In the seven years that Murray spent on the ATP tour prior to the pairing, the Scot won 323 matches while losing just 107 (a .751 winning percentage), racked up 21 titles, earned $19,171,350 in prize money ... and considered himself a loser.

In a recent interview, Murray admitted that his lack of success with Grand Slam finals - he was 0-4 in them to start his career, and only managed to win one set overall in the four of them - made him feel like he didn't't have what it took to be a true winner on the ATP tour.

"I lost my first Grand Slam final and I felt like I was a loser, a choker," Murray said in an interview with news service Reuters.

The pressure of being the best player in the country that invented tennis seemed to weigh Murray down over the years, particularly given Great Britain's long drought without a single men's Grand Slam, further flamed by the near misses of players like Tim Henman and Greg Rusedski.

Lendl, perhaps more than any living player, knows exactly what Murray went through in his early career.

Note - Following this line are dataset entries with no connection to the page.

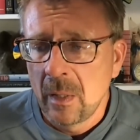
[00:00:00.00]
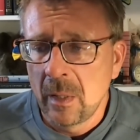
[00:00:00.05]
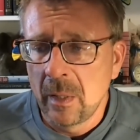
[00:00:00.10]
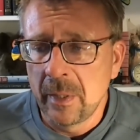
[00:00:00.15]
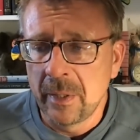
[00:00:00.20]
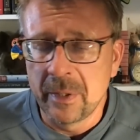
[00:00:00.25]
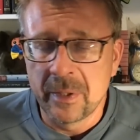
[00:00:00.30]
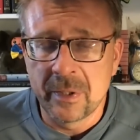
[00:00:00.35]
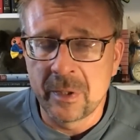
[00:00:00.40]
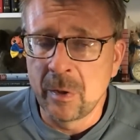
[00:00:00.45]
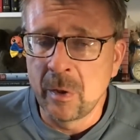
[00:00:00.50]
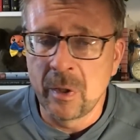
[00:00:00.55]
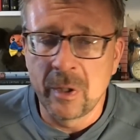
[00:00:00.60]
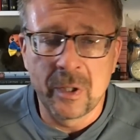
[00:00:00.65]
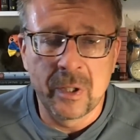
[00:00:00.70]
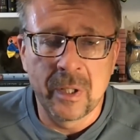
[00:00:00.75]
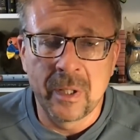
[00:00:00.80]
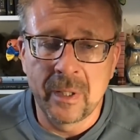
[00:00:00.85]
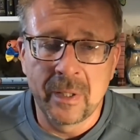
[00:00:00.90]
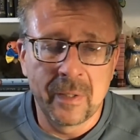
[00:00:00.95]
It's
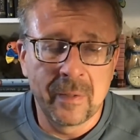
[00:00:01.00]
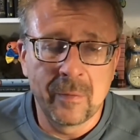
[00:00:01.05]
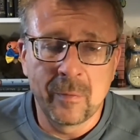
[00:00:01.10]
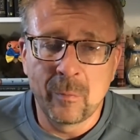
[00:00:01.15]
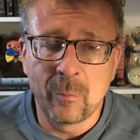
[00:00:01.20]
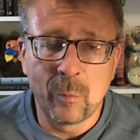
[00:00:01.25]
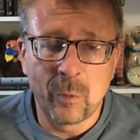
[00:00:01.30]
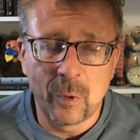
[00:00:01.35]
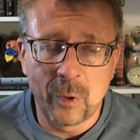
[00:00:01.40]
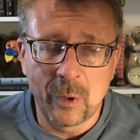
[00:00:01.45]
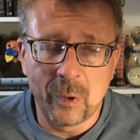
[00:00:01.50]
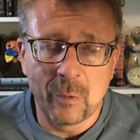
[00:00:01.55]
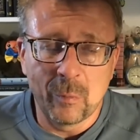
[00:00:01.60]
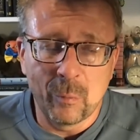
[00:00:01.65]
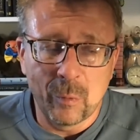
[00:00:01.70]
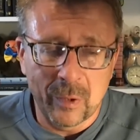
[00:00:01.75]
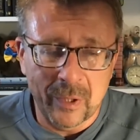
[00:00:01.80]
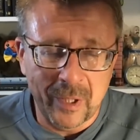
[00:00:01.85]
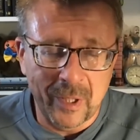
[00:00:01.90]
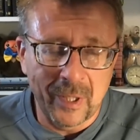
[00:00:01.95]
not
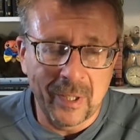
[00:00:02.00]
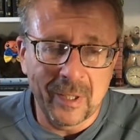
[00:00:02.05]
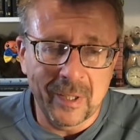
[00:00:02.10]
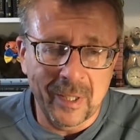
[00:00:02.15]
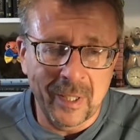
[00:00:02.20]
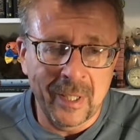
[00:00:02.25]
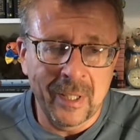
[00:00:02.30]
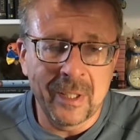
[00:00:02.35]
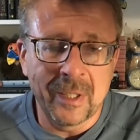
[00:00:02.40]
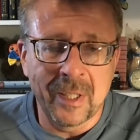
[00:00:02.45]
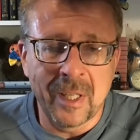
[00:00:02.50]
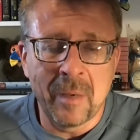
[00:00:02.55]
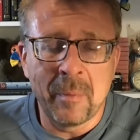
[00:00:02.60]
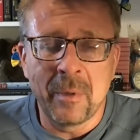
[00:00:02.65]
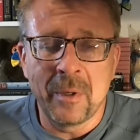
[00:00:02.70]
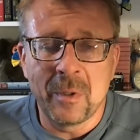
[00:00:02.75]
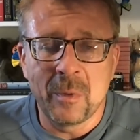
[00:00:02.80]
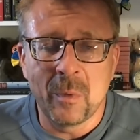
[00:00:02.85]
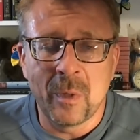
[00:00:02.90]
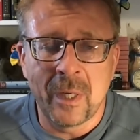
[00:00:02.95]
what he did
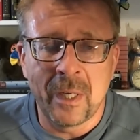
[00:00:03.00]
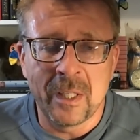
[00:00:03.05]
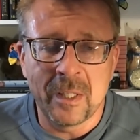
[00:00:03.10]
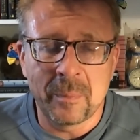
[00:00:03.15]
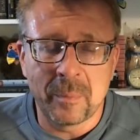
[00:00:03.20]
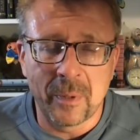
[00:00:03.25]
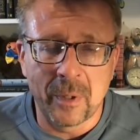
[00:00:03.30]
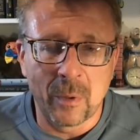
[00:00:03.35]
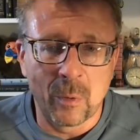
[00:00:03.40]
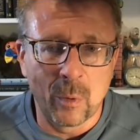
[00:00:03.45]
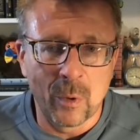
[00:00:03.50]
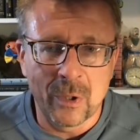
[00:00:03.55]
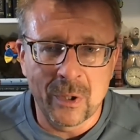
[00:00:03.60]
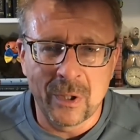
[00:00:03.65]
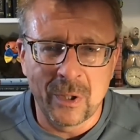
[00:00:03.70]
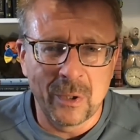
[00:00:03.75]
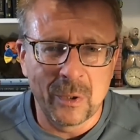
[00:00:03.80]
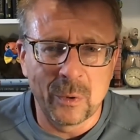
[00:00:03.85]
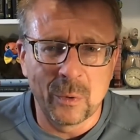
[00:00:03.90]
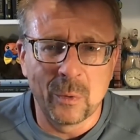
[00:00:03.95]
damage wise
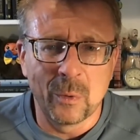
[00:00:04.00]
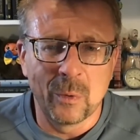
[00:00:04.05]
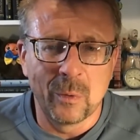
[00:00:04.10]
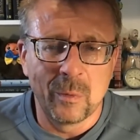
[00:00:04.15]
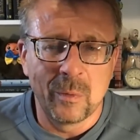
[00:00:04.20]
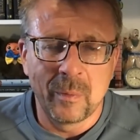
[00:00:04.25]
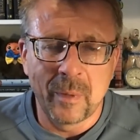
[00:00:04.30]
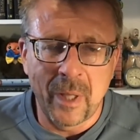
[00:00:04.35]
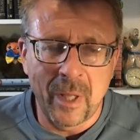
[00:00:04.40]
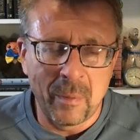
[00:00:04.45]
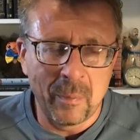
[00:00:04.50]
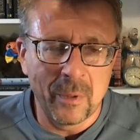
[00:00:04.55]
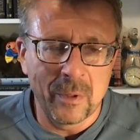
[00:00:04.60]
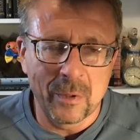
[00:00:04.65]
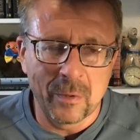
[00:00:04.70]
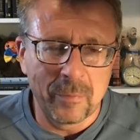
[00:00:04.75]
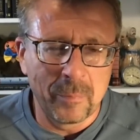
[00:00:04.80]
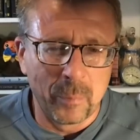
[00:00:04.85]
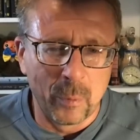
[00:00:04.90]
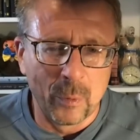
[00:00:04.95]
Prigozhin to image
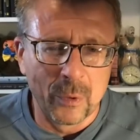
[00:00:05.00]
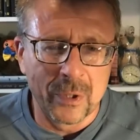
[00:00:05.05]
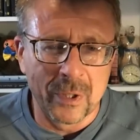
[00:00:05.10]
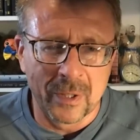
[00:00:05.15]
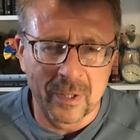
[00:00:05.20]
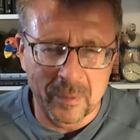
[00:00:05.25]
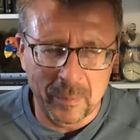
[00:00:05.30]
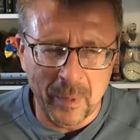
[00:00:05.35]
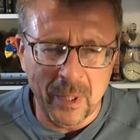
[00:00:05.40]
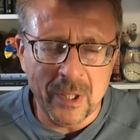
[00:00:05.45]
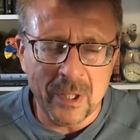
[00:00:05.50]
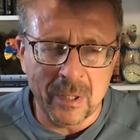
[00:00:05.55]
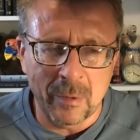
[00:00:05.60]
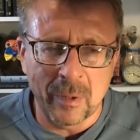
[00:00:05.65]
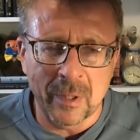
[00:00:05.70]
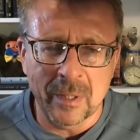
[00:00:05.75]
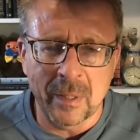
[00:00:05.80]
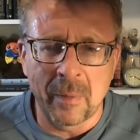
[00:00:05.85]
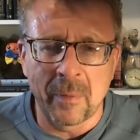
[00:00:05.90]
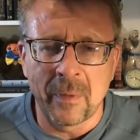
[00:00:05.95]
of Putin, especially
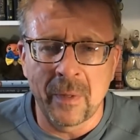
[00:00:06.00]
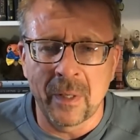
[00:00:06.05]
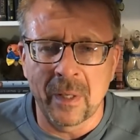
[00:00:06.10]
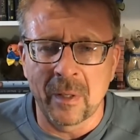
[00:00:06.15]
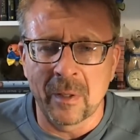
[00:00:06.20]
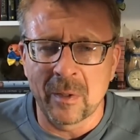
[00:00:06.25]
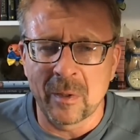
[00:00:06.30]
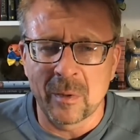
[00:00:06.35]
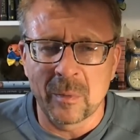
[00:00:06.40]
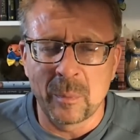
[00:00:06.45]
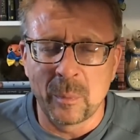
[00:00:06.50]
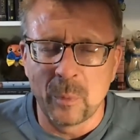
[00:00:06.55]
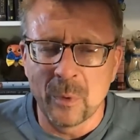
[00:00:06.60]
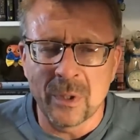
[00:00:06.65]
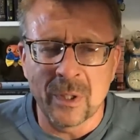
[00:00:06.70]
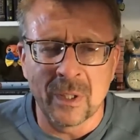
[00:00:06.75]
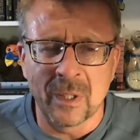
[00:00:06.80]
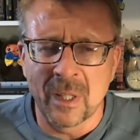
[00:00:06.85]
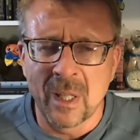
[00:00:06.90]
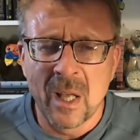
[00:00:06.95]
as I'm thinking, because
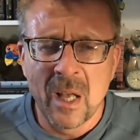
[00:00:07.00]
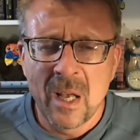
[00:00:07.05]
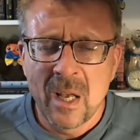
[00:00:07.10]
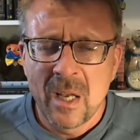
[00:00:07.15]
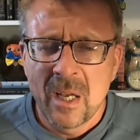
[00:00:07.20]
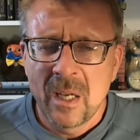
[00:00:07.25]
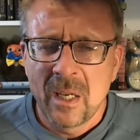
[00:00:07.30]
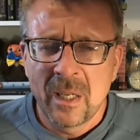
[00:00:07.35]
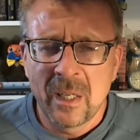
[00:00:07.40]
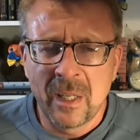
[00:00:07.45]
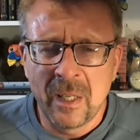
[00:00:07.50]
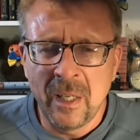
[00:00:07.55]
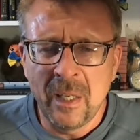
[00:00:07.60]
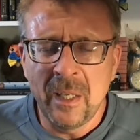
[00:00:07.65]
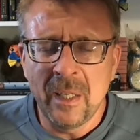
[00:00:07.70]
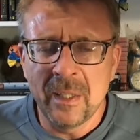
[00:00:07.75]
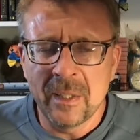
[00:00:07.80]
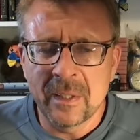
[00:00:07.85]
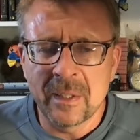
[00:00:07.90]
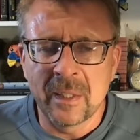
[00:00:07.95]
Putin,
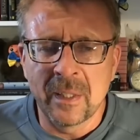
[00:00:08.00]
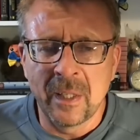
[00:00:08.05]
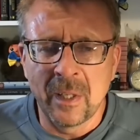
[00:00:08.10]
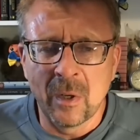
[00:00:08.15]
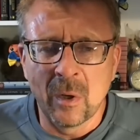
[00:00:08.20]
he is,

Murray rose to being a Top 4 player among three men - Rafael Nadal, Roger Federer and Novak Djokovic - who are among the most charismatic, admired and dominant the game has ever known.

Unable to crack their stranglehold on each season's Grand Slams, Murray became the afterthought to the Big Three - the constant semifinalist because hey, they needed another semifinalist, and as his frustrations and occasional temper tantrums mounted, he started to unfairly earn the "loser" tag.

Lendl could look at that dossier and feel like he was looking into a mirror of his early playing days - for goodness sake, this guy made his professional debut at a Grand Slam!

And like Murray, he was way good, way early, reaching the fourth round of the French Open two months after his 19th birthday and winning seven titles in 1980, the year he turned 20.

Like Murray, he got to Grand Slam finals in a hurry - his first was at age 21 where he took Bjorn Borg to five sets at Roland Garros before falling. Like Murray he lost his first four Grand Slam finals, and like Murray, he was the really good player that nobody particularly liked because of his perceived demeanor - the emotionless robot from Czechoslovakia playing in an era of the graceful - Borg - and the passionate - John McEnroe and Jimmy Connors.

Lendl's breakthrough - rallying from down 0-2 to defeat McEnroe in the 1984 French Open final - is as well-documented as Murray's against Djokovic at the 2012 US Open.

"Speaking to (Lendl) made me feel more normal," Murray said of his early talks with Lendl. "He went on to become a great tennis player, one of the best of all time. Being able to speak to him on an emotional level really helped."

Now that he's got two Slams under his belt, Murray, No. 2 in the world, wants more, and would gladly take as many as he can over becoming the No. 1 player in the world.

"Every player would like to get to No. 1, but I would rather win another Grand Slam or two and not get to No. 1," Murray said.